ほとんどがタバコが原因で起こります。60歳をすぎて息切れを自覚するようになってしまうと、もう病気は治らないと考えてください。そして、これ以上悪くしない対策をたてることが大事です。呼吸器医と相談してください。くれぐれも体を鍛えようと階段の上り下りなどに励まないように。心臓をわるくしてしまい、さらに呼吸困難が強くなってしまいます。息切れを感じない程度にペースをおとして散歩を続けるのがベストです。治療の基本というより、増悪させないための唯一の手段は禁煙です。これ以外にないと考えて間違いありません。その他、少しでも役に立つ方法として呼吸法があります。これは病気を治すものではなく、息切れを少なくさせる方法と考えてください。

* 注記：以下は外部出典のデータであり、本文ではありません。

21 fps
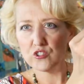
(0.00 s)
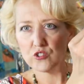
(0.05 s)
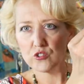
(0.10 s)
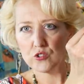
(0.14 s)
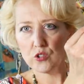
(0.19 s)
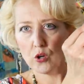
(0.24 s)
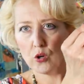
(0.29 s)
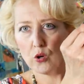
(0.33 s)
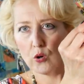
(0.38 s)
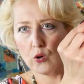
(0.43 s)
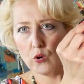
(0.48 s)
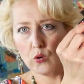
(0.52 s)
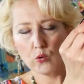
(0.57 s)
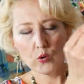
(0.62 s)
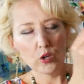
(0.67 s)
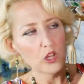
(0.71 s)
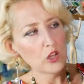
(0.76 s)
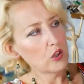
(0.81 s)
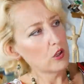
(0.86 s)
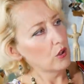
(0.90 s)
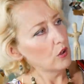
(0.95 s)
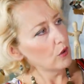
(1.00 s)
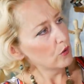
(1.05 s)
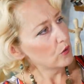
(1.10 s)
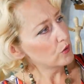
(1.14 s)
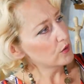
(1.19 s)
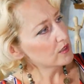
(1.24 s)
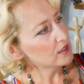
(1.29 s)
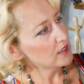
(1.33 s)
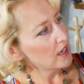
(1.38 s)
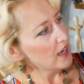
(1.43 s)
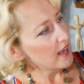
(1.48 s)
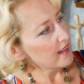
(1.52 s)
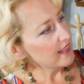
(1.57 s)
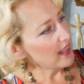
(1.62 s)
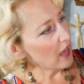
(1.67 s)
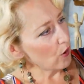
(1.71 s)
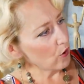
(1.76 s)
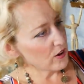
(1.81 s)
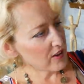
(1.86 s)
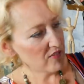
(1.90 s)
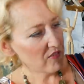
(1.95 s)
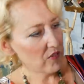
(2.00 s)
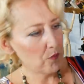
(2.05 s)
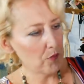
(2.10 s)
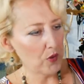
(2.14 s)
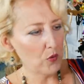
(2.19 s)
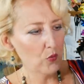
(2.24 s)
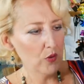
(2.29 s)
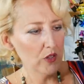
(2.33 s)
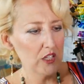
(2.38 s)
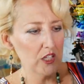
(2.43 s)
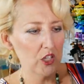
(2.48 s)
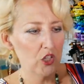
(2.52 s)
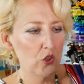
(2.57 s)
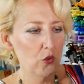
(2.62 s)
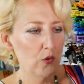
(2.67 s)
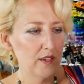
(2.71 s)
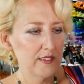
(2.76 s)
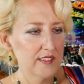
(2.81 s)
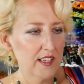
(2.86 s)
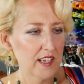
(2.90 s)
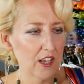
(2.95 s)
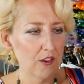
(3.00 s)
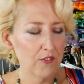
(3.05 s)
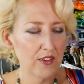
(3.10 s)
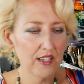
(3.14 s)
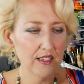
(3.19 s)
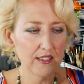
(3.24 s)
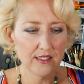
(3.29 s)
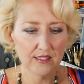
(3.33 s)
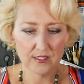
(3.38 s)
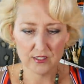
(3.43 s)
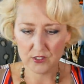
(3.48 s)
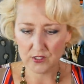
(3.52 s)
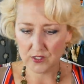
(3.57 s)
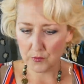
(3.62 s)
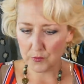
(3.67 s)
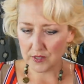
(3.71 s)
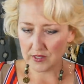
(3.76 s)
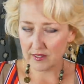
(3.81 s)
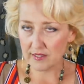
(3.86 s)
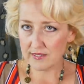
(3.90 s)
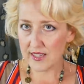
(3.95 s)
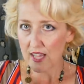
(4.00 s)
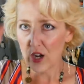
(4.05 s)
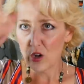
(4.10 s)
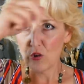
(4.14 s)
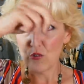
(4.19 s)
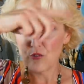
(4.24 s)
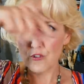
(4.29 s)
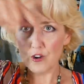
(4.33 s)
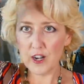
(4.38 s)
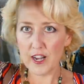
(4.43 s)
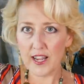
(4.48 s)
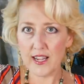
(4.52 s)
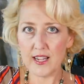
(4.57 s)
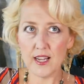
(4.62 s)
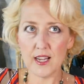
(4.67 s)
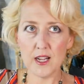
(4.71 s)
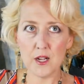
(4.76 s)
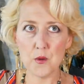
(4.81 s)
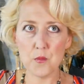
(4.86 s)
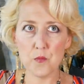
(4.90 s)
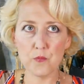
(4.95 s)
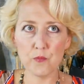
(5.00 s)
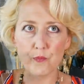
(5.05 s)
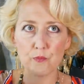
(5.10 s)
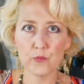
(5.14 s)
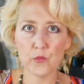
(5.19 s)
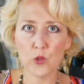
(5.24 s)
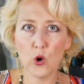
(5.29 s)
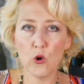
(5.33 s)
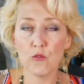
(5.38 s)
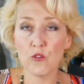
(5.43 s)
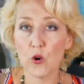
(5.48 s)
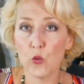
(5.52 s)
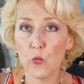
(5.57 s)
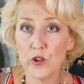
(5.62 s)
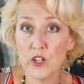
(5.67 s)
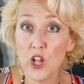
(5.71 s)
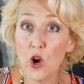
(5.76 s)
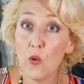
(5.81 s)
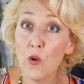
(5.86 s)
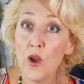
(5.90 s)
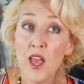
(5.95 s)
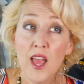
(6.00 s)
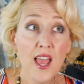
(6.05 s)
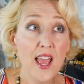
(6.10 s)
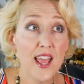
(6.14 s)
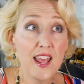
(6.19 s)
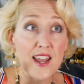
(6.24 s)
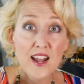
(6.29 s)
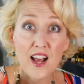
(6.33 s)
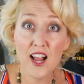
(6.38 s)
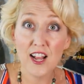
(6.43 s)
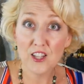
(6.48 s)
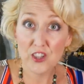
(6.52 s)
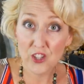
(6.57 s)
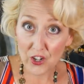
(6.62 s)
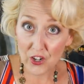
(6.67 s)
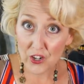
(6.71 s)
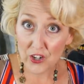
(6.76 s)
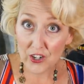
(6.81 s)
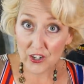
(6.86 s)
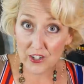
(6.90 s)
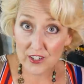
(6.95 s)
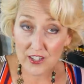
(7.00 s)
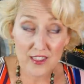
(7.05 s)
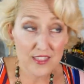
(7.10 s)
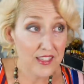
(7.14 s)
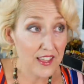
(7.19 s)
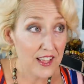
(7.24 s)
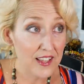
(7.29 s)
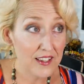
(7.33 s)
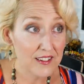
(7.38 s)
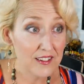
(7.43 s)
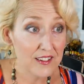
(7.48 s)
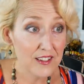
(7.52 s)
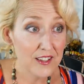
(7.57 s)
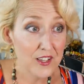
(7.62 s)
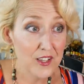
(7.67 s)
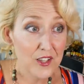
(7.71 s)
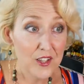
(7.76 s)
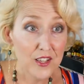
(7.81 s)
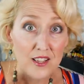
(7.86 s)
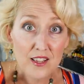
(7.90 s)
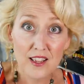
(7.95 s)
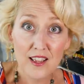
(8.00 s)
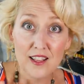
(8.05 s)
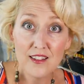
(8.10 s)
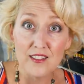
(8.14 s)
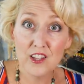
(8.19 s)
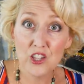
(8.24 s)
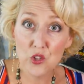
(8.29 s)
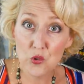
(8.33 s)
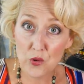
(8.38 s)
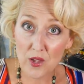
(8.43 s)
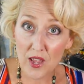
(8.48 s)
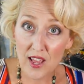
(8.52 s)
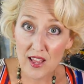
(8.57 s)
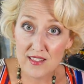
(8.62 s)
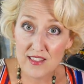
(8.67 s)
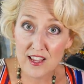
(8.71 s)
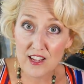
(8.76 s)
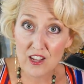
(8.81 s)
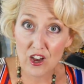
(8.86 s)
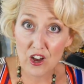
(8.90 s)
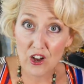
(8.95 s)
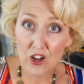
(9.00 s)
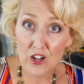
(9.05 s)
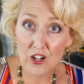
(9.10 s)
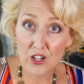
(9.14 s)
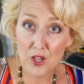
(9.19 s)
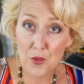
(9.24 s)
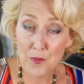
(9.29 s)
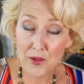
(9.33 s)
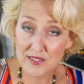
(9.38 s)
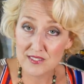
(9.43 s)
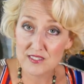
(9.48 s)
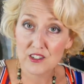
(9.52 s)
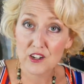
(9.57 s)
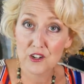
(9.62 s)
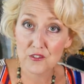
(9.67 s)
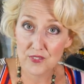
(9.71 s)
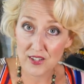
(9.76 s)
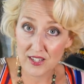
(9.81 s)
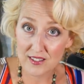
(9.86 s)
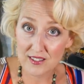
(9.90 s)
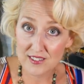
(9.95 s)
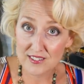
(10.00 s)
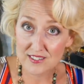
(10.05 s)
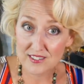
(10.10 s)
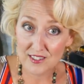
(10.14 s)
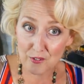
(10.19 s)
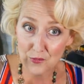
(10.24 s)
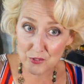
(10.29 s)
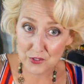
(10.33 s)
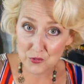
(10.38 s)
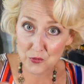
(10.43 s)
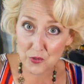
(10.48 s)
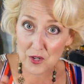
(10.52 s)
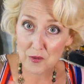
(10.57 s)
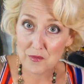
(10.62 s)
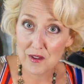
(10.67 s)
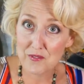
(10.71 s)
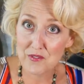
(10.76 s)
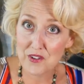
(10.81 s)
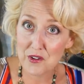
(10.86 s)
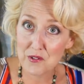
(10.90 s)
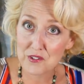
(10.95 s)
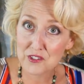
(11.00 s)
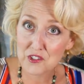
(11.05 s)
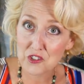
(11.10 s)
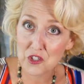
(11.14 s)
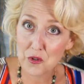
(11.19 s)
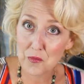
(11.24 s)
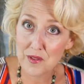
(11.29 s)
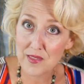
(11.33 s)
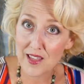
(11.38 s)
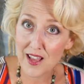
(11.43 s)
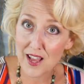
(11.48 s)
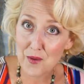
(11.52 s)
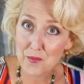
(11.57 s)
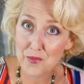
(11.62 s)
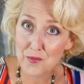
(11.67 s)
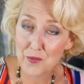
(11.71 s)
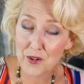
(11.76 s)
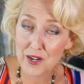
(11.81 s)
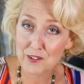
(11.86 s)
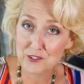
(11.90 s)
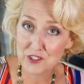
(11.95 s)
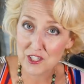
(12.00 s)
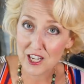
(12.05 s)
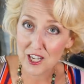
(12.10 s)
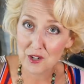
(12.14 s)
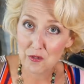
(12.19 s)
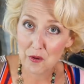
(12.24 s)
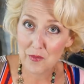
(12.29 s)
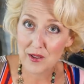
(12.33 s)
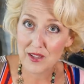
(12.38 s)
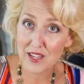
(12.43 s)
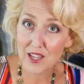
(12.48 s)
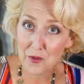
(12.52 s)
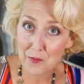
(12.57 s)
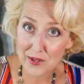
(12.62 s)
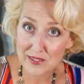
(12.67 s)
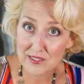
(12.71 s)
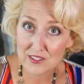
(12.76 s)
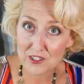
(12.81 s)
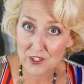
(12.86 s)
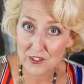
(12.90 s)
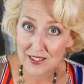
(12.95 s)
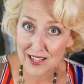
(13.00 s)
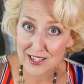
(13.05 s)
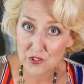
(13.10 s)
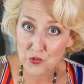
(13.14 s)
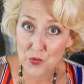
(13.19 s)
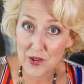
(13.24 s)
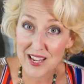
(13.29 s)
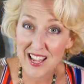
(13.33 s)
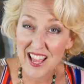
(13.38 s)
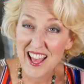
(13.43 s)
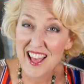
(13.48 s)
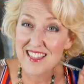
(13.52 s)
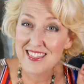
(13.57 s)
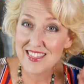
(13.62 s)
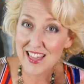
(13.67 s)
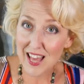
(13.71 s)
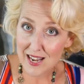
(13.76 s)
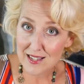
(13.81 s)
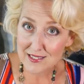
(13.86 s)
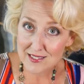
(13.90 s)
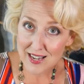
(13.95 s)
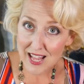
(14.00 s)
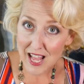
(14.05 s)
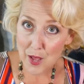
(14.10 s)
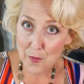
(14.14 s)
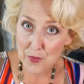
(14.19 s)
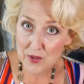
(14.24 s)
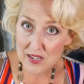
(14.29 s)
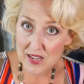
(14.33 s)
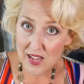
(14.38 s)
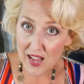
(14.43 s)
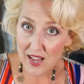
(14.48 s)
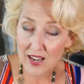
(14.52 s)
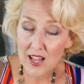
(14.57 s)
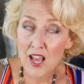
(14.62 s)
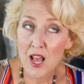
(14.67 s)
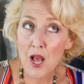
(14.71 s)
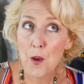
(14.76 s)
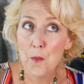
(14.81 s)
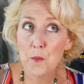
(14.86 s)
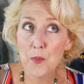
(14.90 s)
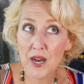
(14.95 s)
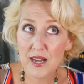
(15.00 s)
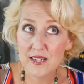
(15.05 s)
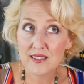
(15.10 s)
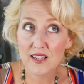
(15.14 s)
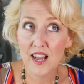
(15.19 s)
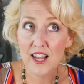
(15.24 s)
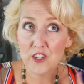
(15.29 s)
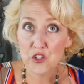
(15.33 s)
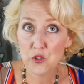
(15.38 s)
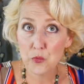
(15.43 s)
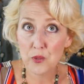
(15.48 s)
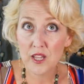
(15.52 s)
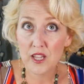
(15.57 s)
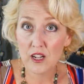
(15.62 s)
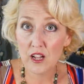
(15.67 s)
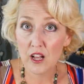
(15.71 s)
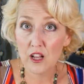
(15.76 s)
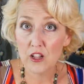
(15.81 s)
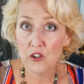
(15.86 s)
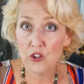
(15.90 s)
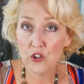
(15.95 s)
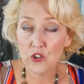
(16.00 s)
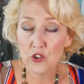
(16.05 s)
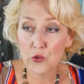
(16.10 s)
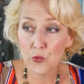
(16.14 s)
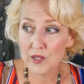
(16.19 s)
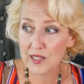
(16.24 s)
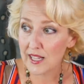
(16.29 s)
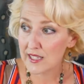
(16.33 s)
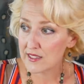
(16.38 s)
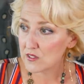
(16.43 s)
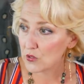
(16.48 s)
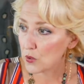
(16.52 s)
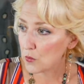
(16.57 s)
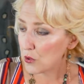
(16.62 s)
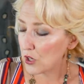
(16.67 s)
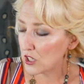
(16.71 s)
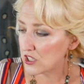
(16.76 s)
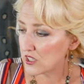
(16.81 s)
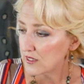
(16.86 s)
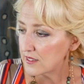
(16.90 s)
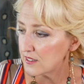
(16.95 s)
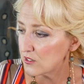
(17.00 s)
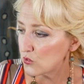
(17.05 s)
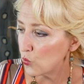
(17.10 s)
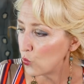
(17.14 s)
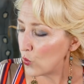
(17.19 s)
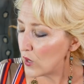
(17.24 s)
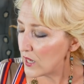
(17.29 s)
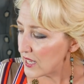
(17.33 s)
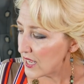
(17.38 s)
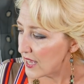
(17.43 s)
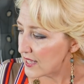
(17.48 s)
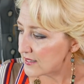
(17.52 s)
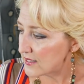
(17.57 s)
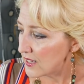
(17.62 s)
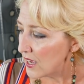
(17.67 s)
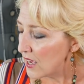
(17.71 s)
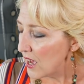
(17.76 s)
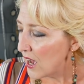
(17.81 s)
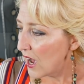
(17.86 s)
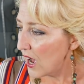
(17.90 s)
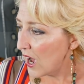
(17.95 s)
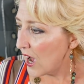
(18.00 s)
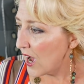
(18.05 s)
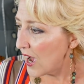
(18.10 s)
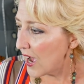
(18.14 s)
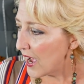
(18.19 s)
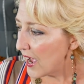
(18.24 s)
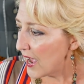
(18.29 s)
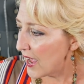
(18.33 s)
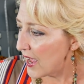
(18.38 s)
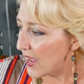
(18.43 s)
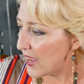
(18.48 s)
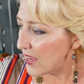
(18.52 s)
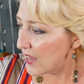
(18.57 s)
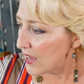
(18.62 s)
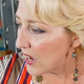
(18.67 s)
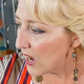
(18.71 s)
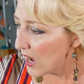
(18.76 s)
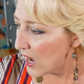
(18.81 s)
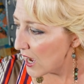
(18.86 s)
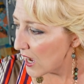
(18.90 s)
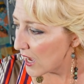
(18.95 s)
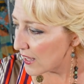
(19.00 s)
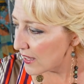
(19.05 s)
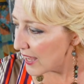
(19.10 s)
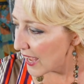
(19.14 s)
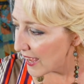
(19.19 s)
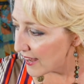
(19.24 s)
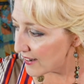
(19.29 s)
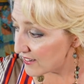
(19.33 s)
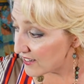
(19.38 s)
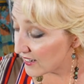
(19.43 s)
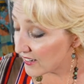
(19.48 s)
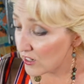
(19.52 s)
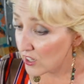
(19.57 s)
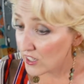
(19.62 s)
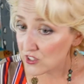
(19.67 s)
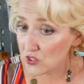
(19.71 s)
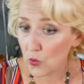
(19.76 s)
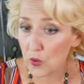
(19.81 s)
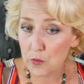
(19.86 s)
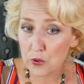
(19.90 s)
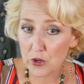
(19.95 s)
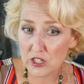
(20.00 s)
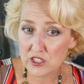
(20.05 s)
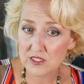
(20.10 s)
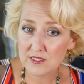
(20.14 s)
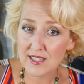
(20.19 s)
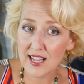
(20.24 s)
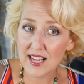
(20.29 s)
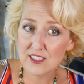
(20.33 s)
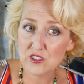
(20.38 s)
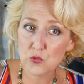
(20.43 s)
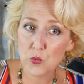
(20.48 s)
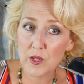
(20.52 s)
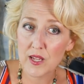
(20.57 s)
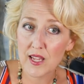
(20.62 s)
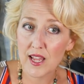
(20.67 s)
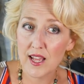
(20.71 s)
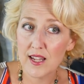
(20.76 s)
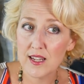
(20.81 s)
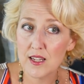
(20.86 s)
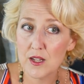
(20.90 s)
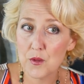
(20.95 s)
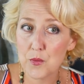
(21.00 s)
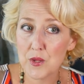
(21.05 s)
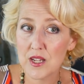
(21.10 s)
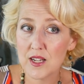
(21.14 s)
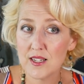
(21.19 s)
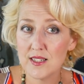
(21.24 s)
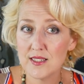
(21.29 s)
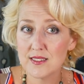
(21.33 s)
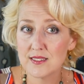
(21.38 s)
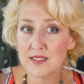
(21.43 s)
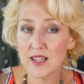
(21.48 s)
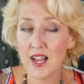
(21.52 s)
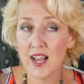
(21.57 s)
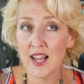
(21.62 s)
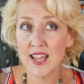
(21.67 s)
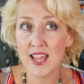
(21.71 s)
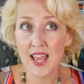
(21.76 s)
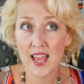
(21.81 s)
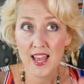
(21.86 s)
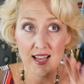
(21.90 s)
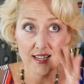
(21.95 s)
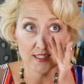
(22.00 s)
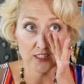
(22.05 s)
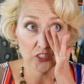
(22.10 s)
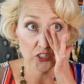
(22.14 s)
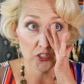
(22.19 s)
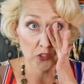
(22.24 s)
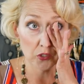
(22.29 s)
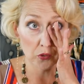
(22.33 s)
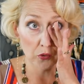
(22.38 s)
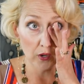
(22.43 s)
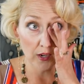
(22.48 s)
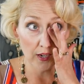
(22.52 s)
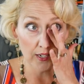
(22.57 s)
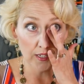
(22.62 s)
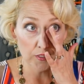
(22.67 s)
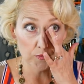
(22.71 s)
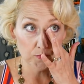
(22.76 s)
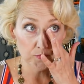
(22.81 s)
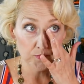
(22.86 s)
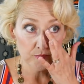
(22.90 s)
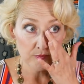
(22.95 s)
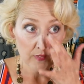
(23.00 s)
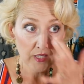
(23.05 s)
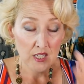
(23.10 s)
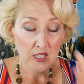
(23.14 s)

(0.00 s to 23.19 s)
so cute. That would even be really cute as like a valance or something like that over a um, over a window. And I learned that in the U K they call a bedskirt a valance. That was one of my viewers told me that when I was talking about making a bedskirt last week. That hasn't happened yet, but I do plan on doing that sewing project this weekend. I uh, did a sewing project last weekend because I had to um,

つまり、現在の病に陥った肺を最大限に働かせるための方法です。肺気腫では、息が吐き出しにくくなります。患者さんの訴えでは、息が吸いにくいと表現されることが多いのですが、実際には、息が吐き出せないために、その後息が吸えなくなるのです。たとえば、スポンジに水を含ませる場合を考えてください。

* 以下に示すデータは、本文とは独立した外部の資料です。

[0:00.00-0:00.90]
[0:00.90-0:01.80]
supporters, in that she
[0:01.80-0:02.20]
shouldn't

しっかり絞った状態からでないと十分な水が含まれません。それと同じなのです。ですから、息を吐き出しやすくできれば、それだけ息が吸いやすくなり、患者さんの息切れは軽くなるというわけです。
正常な場合、おもいきり息を吐き出すときに要する時間は、せいぜい2~3秒ですが、肺気腫の患者さんの場合は、完全に吐ききるまでに5~10秒もかかってしまいます。それでもまだ完全に吐ききれないわけです。

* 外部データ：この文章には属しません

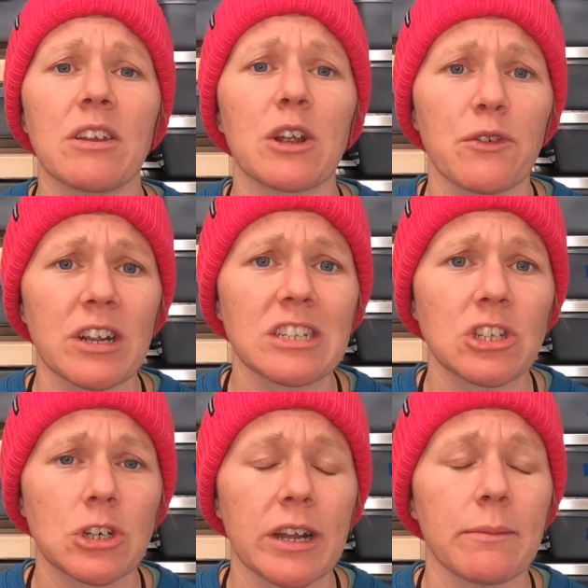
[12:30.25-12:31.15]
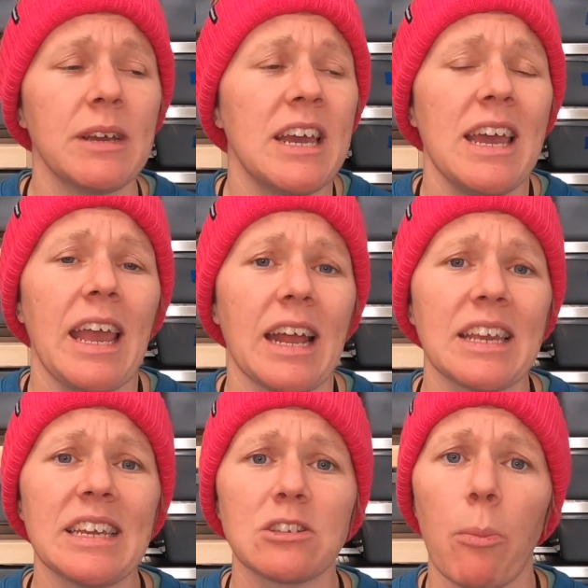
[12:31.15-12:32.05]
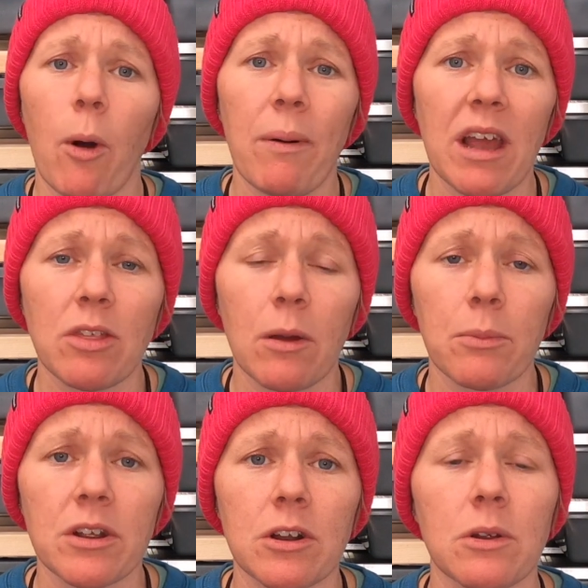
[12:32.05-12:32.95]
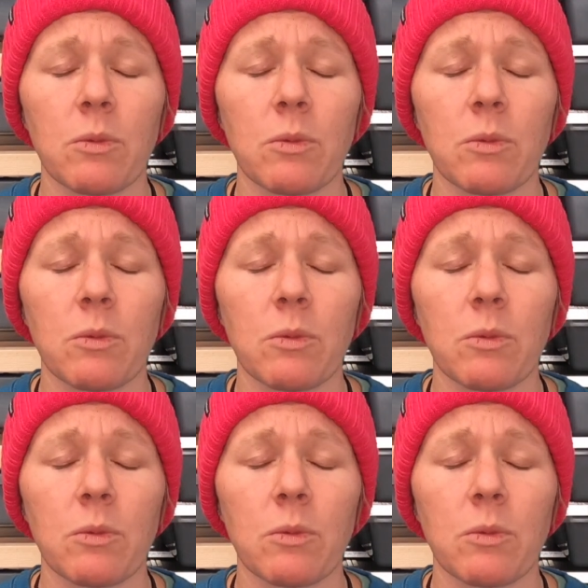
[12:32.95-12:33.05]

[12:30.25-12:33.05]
here for Instagram, and he is a ball python breeder.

そして、さらに不思議なことに、おもいきり早く息を吐き出そうとすればするほど(たとえば肺機能の測定で、一秒間にどれだけ吐き出せるかを調べる場合)、吐き出せなくなります。
逆に、ゆっくり吐き出せば、時間はかかるものの量が多く吐き出せるのです。ですから残されている肺の機能を有効に使うには、まずゆっくり吐き出すことが肝心です。それと「口細め呼吸」といわれる方法も役立ちます。これは口をすぼめて、「ふ」または「ほ」と発音するような口にして、ゆっくり吐き出す方法です。ちょうど、遠くの蝋燭の火を、そおうっと消そうとするときの仕草に似ています。
これに、肩の力を抜いて腹式呼吸を併用すれば完璧です。長い時間をかけて、静かに吐き出すのです。お腹に手を当てて、吐き出すときに軽くお腹を押すのも役立ちます。しっかり吐き出しさえすれば、次の瞬間、自然と楽に息が吸えるのです。